## [Instructions to follow]
Using the data below, return all lines in which "frames" appears.

## [Data provided]

Content starts

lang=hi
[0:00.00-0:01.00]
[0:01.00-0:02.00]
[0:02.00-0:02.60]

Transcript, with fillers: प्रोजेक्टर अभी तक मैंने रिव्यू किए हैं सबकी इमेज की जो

Content ends
Content starts

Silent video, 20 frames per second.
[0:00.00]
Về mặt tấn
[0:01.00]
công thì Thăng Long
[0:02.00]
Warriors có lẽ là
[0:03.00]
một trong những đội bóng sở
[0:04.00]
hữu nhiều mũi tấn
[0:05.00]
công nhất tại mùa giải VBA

Content ends
Content starts

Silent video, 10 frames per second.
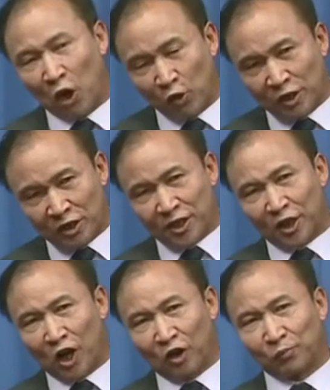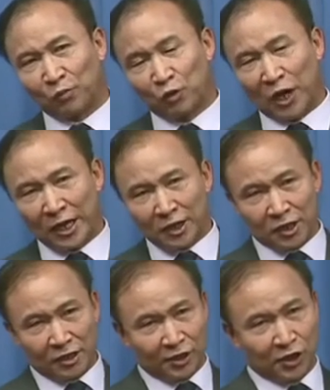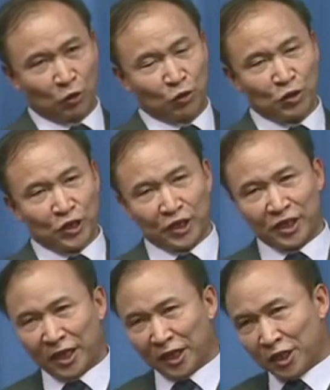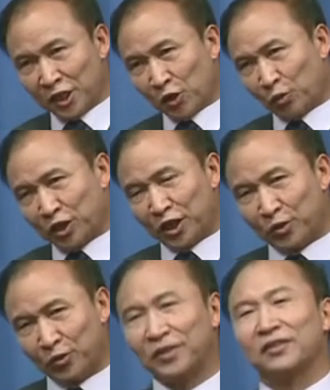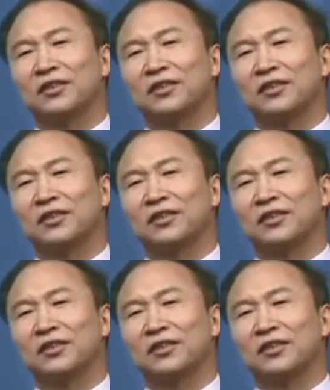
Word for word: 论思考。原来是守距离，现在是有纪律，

Content ends

## [Result of the exercise]
Silent video, 20 frames per second.
Silent video, 10 frames per second.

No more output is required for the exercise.